_Exercise prompt_
Please repeat exactly the lines from the one containing "(6.00 s to 7.00 s)" to the end of the entries below, both included, and omit all pictures.

_The records_
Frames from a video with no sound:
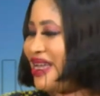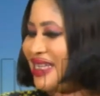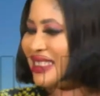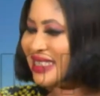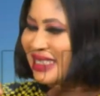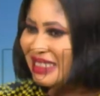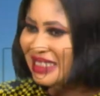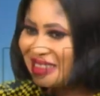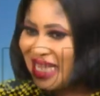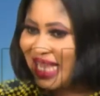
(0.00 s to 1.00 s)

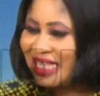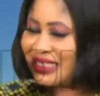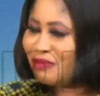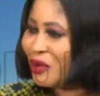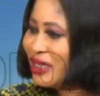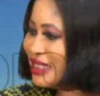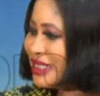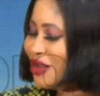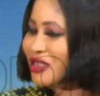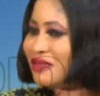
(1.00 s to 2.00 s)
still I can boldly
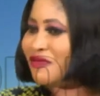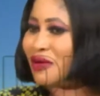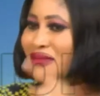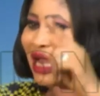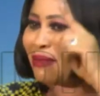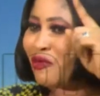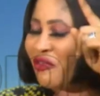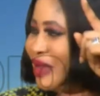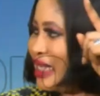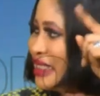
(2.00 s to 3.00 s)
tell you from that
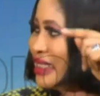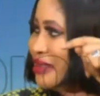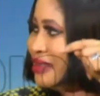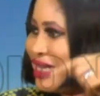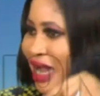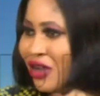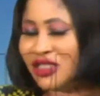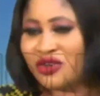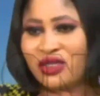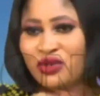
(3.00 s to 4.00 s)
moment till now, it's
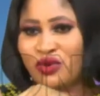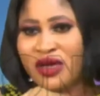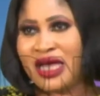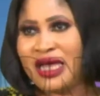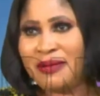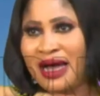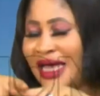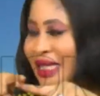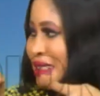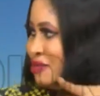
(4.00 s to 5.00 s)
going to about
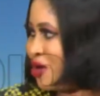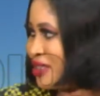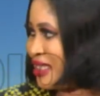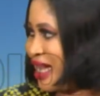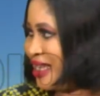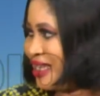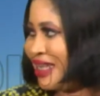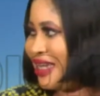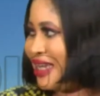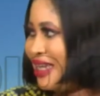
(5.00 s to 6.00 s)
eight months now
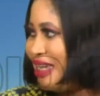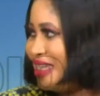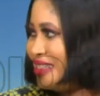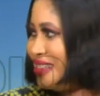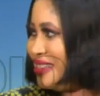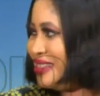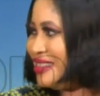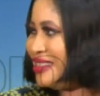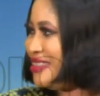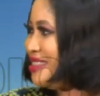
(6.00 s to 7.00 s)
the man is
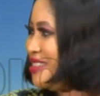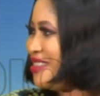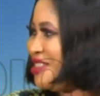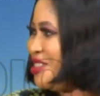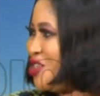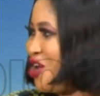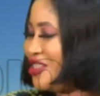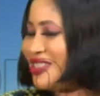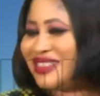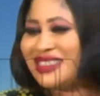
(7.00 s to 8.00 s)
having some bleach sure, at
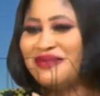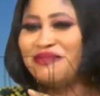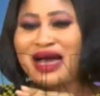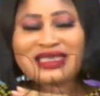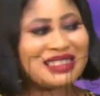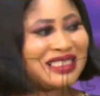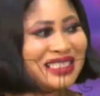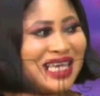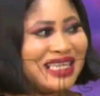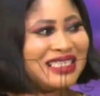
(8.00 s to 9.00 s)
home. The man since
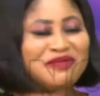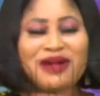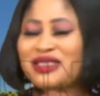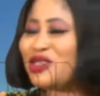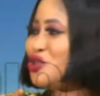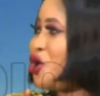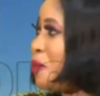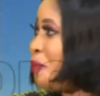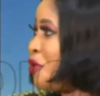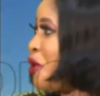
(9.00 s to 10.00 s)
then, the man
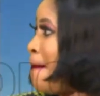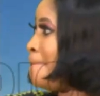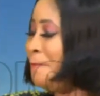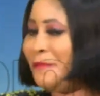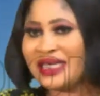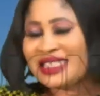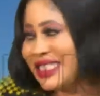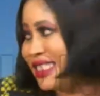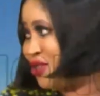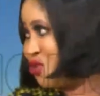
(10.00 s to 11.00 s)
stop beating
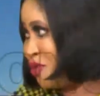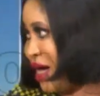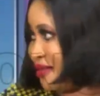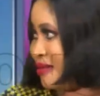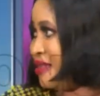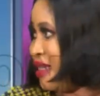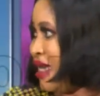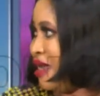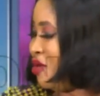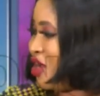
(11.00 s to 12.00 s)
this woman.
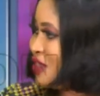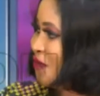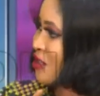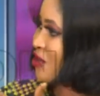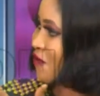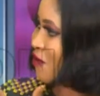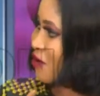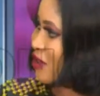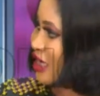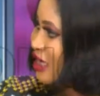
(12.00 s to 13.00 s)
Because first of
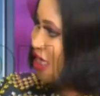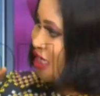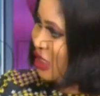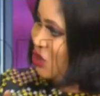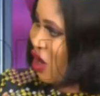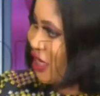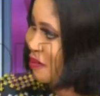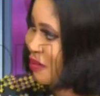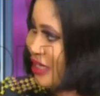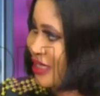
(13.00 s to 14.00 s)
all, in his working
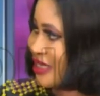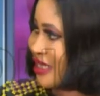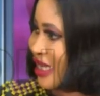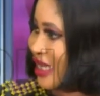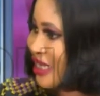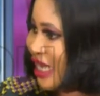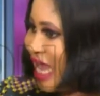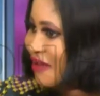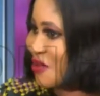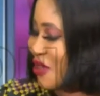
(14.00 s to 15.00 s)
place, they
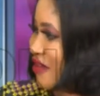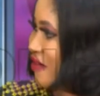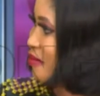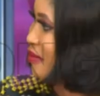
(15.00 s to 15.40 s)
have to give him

_Your solution_
(6.00 s to 7.00 s)
the man is
(7.00 s to 8.00 s)
having some bleach sure, at
(8.00 s to 9.00 s)
home. The man since
(9.00 s to 10.00 s)
then, the man
(10.00 s to 11.00 s)
stop beating
(11.00 s to 12.00 s)
this woman.
(12.00 s to 13.00 s)
Because first of
(13.00 s to 14.00 s)
all, in his working
(14.00 s to 15.00 s)
place, they
(15.00 s to 15.40 s)
have to give him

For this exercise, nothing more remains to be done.